The lifetime allowance for most people is £1million in the tax year 2017-18
It applies to the total amount of pensions you have, excluding State Pension
HMRC rules require Defined Benefit Schemes to multiply the annual pension by a factor of 20 when calculating the capital amount to be assessed against the lifetime allowance.
Once you are looking at retiring on an income of £50,000 a year, your pension will be valued around £1million.
How does the lifetime allowance tax charge work?
- 55% of any amount you take from your pension savings as a lump sum that is over the lifetime allowance.
- 25% of any amount of savings you take as a pension income that is over the lifetime allowance.

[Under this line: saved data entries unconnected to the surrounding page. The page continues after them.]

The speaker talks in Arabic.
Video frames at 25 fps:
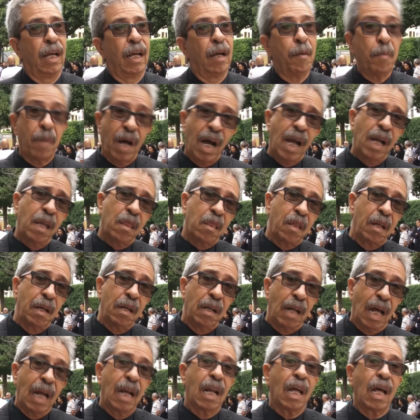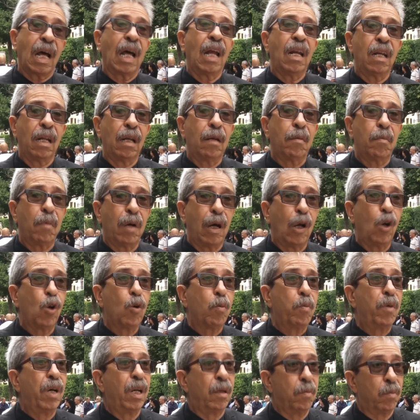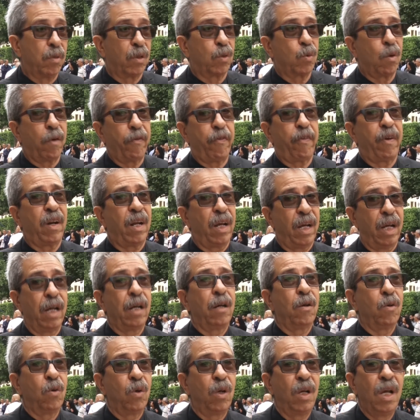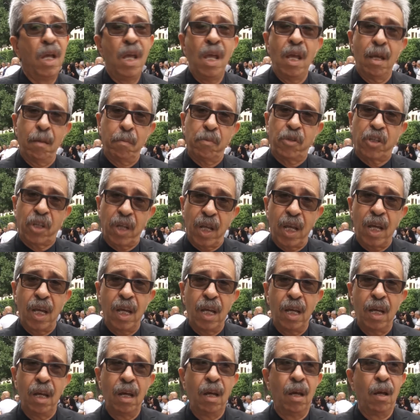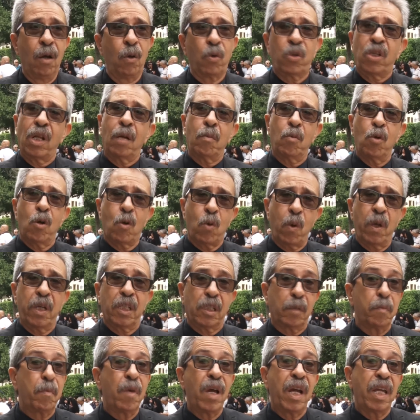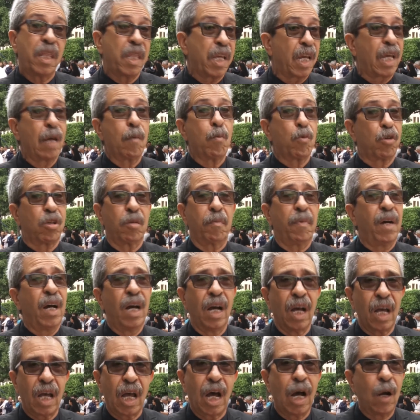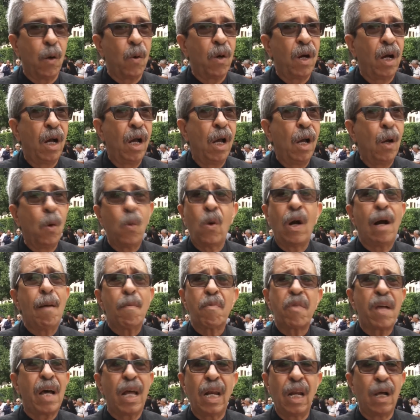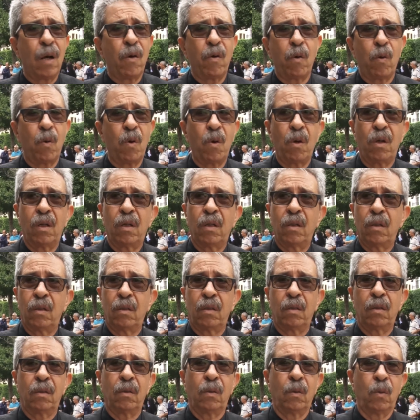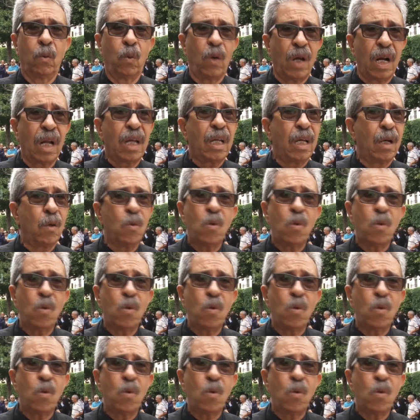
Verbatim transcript: اما ايضا على الاقل المعلومه المتوفره انه مشى وشربوه كويس ماء اذا كان مش معها قهوه وامضى على ورقهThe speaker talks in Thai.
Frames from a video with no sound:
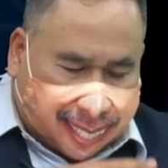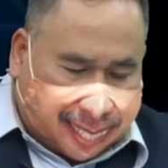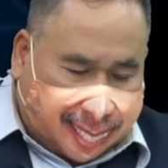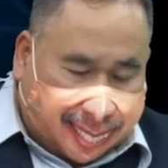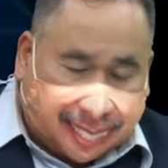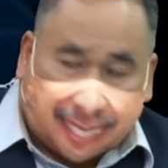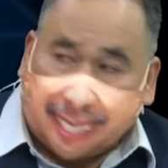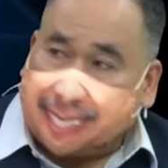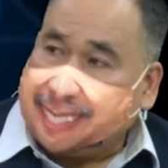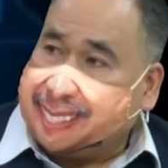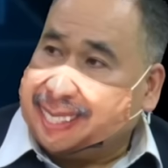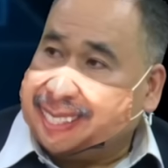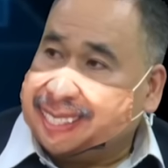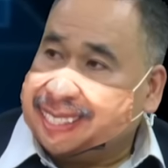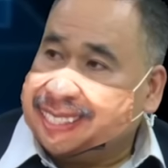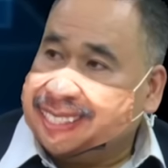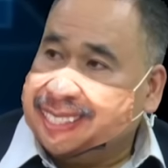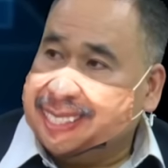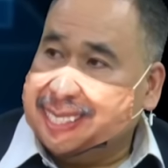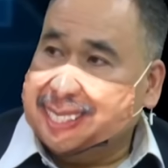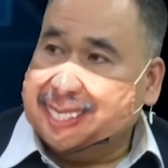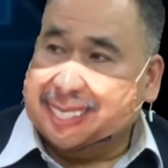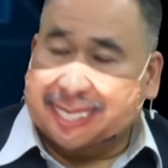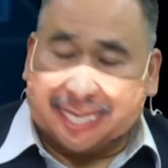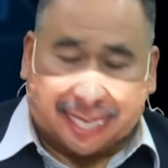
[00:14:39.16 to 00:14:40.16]
ทนายเราเด็ก
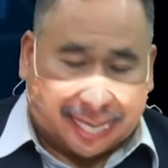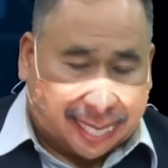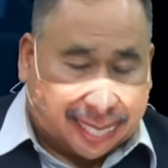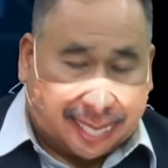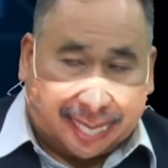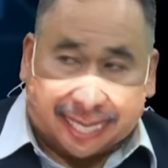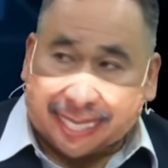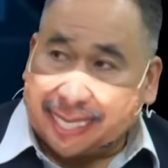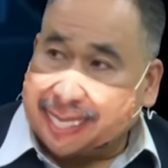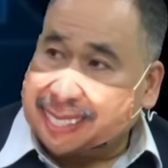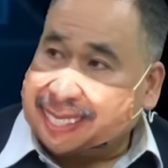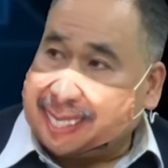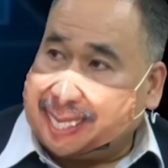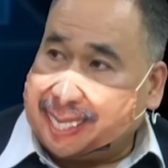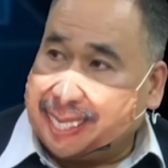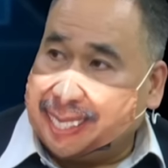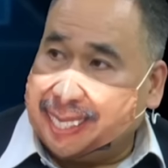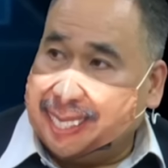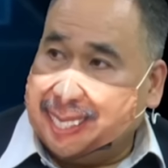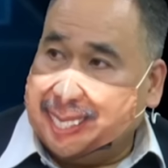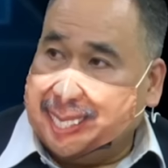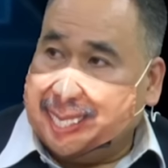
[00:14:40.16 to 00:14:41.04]
ทนายต่อเต่า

- You only start paying lifetime allowance tax charge when you are accessing your pension and the benefits exceed £1million, and it is the benefits over £1million threshold you pay tax on.
Our financial advisors will gain a holistic understanding of your situation when compiling a recommendation as to whether it would be better for you to take benefits that are more than your lifetime allowance.
- Your age
- State of health
- Whether you are married and have dependants
- If you have mortgage/debts
- Your level of expenditure
Circumstances and life plans vary, it is not always the case that the 55% tax rate should prevent you from taking your excess savings as a lump sum. If the Defined Benefit is transferred into a Defined Contribution scheme and put into drawdown, they will be exempt from inheritance tax.
Ultimately, there is no one-size- fits all approach when advising clients who have pension benefits more than the lifetime allowance. Instead, we will base our recommendations on the client's individual circumstances.